Conservative Shadow Energy Secretary Claire Coutinho said: “Labour promised to cut energy bills by £300, but instead they’ve been going up and up. The public are right to be sceptical; they have no plan.”
She said that cutting taxes and levies could “cut the average household energy bill by £200 and slash electricity bills for all businesses by 20%”.

Tories and Reform want a new generation of North Sea oil and gas drilling (Image: Getty Images/iStockphoto)
Camilla Born of Electrify Britain, a campaign group backed by Octopus Energy and EDF which commissioned the research, said the findings showed why Britain needed to leave the oil and gas era behind.
She said: “People are all too familiar with seeing their energy bills jump and want the government to banish high bills for good. But unless we untether British families from oil and gas, we will continue to feel the pain when we pay for our heating and fill up our cars. The only long-term solution is to electrify everything.”
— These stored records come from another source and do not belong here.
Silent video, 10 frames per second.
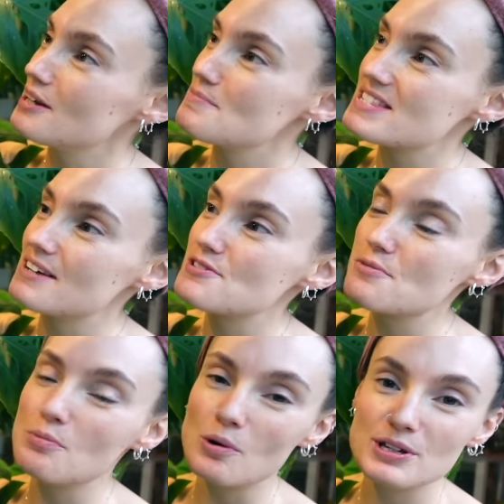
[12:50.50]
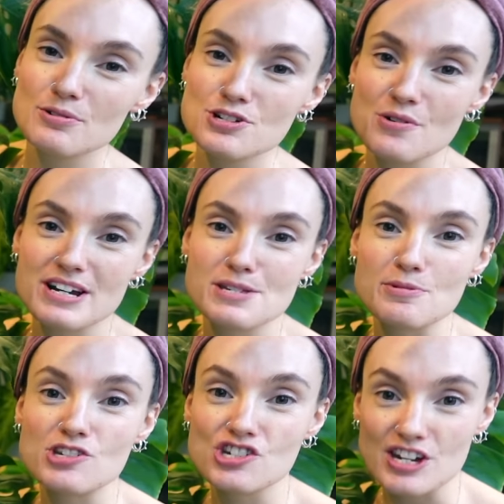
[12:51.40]
comes down to what you're trying to
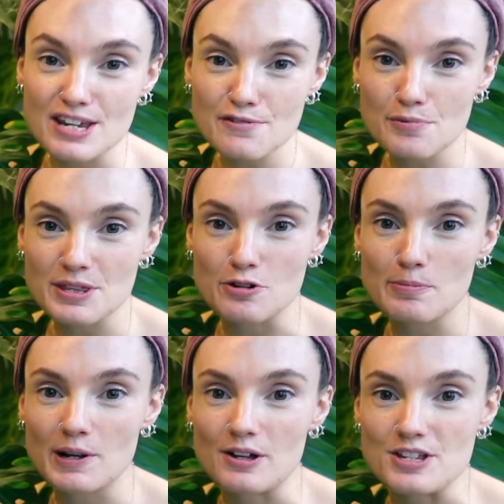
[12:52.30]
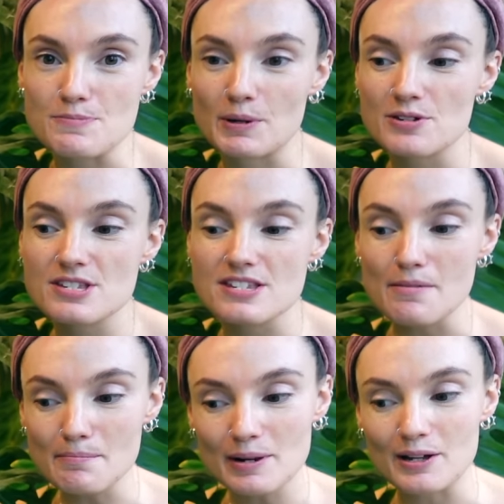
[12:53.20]
achieve with your plants, because
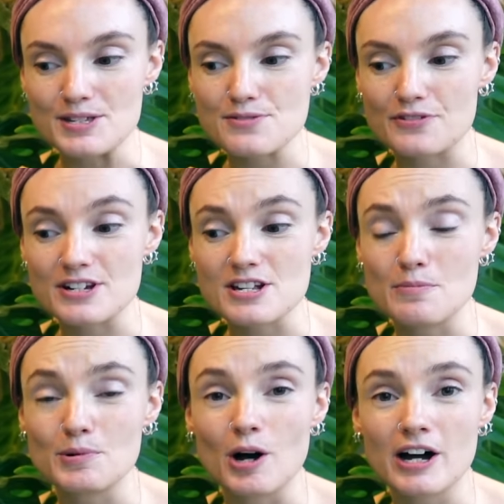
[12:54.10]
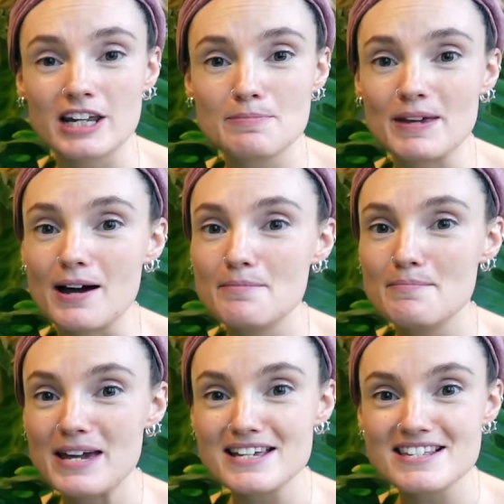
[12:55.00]
some plants, for example, are going to be
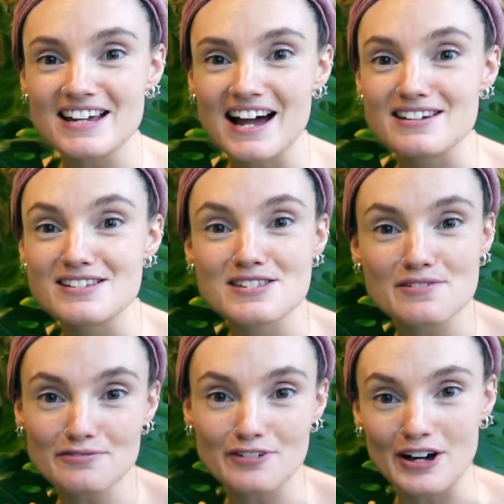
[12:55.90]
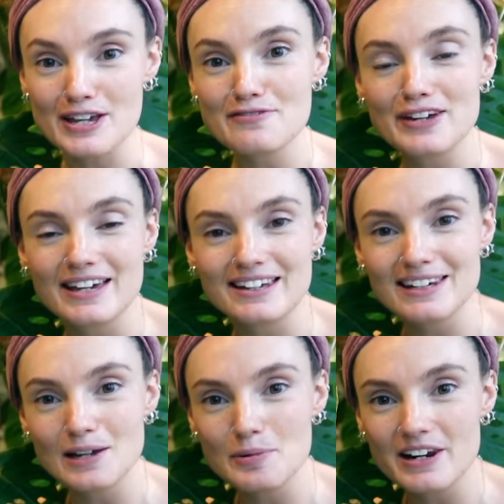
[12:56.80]
amazing at surviving in
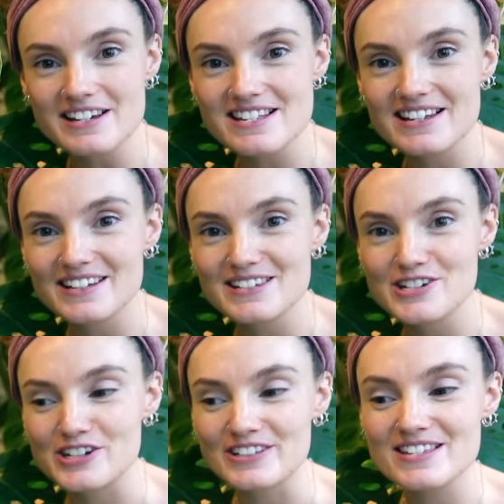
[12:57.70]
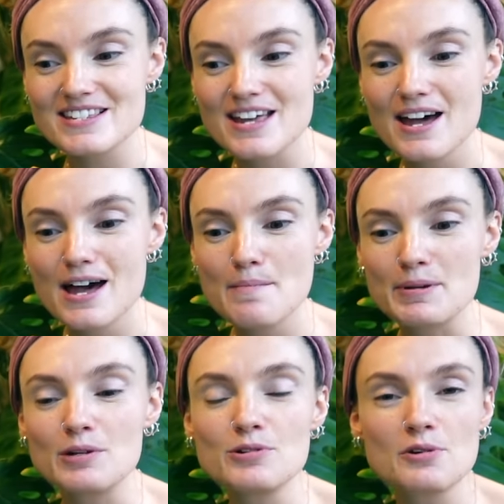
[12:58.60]
lower lighting conditions, but
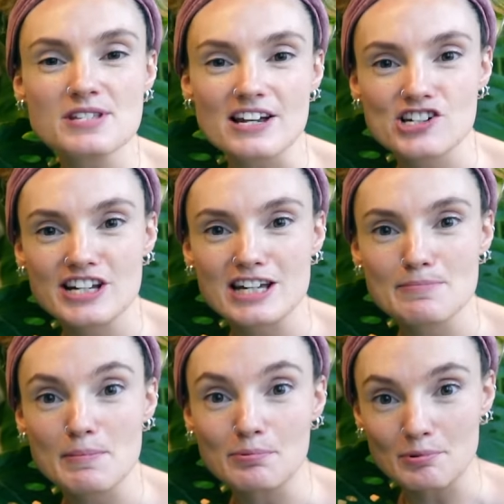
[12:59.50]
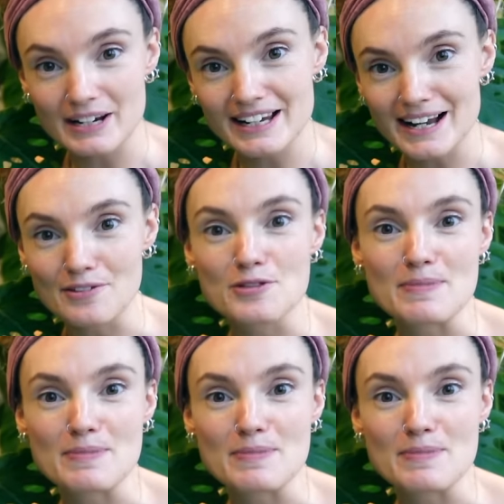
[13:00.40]
you're not actually going to be bringing out the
Luke Tryl of More in Common warned the “perma-crisis” around energy is driving disillusionment about the political system.He said: ““Westminster tends to notice energy bills when they make the news, then moves on. But for millions of families across Britain, this isn’t just something that affects them over a single news cycle.
“It’s a compounding series of struggles, a primary driver of personal stress and increasingly a cause of arguments within families.”